Have you ever heard your doctor say: “I am sorry Sir/Madam, but the antibiotic that was prescribed is not working due to antibiotic resistance; we have to identify a new antibiotic that will work for you?" The discovery of new compounds that kill bacteria and or inhibit bacterial growth is an everlasting quest.
In order to discover new antibiotics to fight bacterial infections, researchers must first discover enzymes or mechanisms that are present in bacteria that are preferably not associated with humans. Once the bacterial enzyme or mechanism is identified, researchers can begin the process of discovery by identifying compounds that are able to block enzyme or mechanism activity which will prevent the bacteria from growing (bacteriostatic effect) or kill the bacteria (antibiotic effect).
Students will perform experiments to observe the action of the enzyme in a living organism to answer the following question? Is enzyme X a good target for antibiotic development?

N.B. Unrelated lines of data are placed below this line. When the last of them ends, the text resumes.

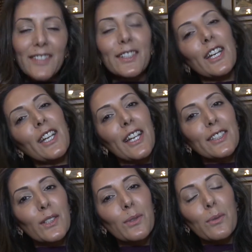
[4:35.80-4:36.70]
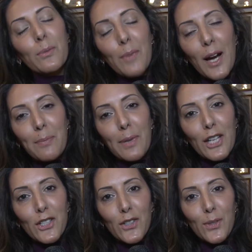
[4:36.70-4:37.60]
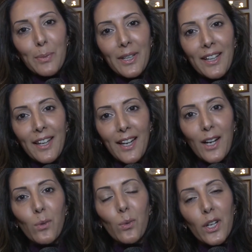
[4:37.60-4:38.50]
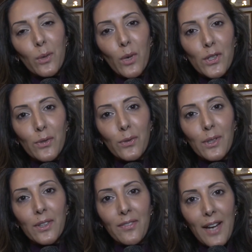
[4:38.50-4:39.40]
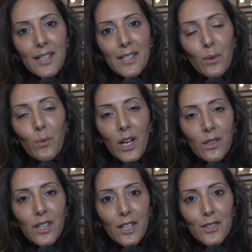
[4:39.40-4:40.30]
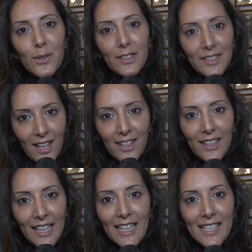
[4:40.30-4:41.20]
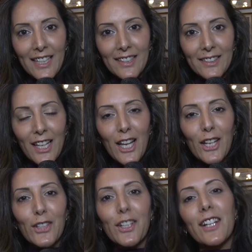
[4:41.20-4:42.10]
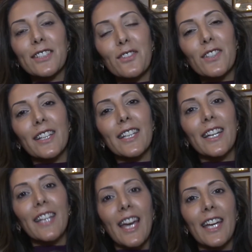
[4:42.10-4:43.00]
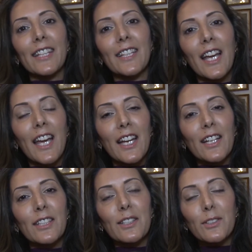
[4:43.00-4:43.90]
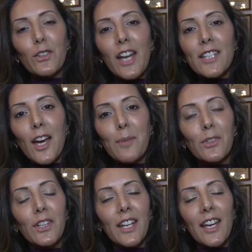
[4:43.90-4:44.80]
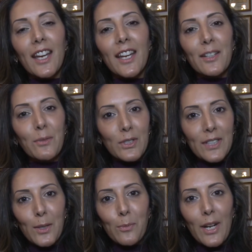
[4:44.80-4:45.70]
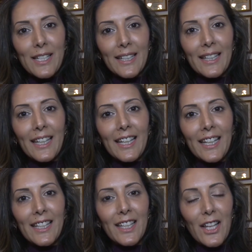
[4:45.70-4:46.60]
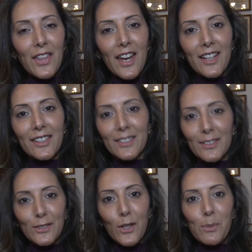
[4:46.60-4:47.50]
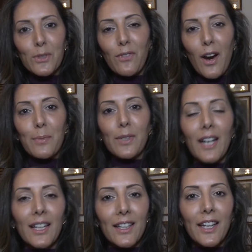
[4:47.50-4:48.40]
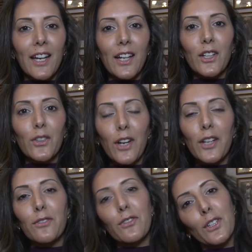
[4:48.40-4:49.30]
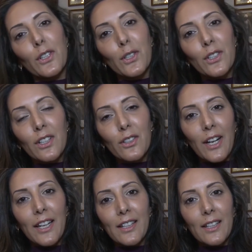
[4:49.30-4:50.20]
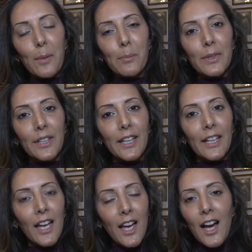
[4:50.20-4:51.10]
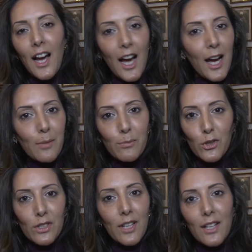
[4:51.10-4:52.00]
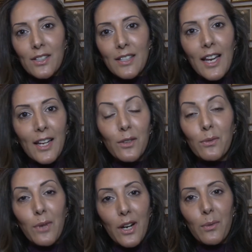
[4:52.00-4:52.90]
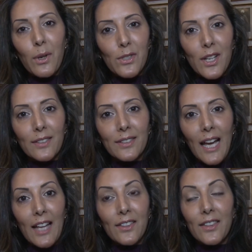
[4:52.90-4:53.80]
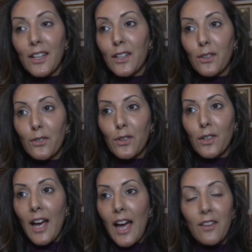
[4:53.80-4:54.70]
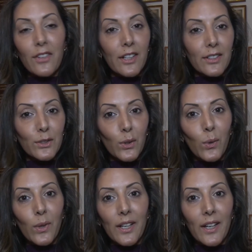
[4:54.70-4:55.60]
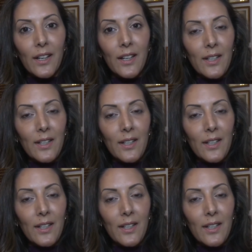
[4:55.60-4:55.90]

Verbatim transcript: say it's a, my pleasure to be here. What a wonderful event. Well done to ASAHCA ladies. You guys have done it again great time of the year. We're celebrating Eid. There is so much vibrant colour here, great food, great company. Um, just like to say, very well done and thank you for having us all here.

Students will also utilize various computer programs that researchers use in this endeavor.
BLAST AWAY: Students will be introduced to Basic Local Alignment Search Tool (BLAST) computer program that is used compare proteins from different organisms.
Enzyme Purification and Detection: Students will perform enzyme purification and detect the purified enzyme by protein electrophoresis on an enzyme that is directly involved in bacterial cell wall biosynthesis
Functional complementation: Students will perform this critical test to assess if the enzyme in question is absolutely essential for bacteria growth.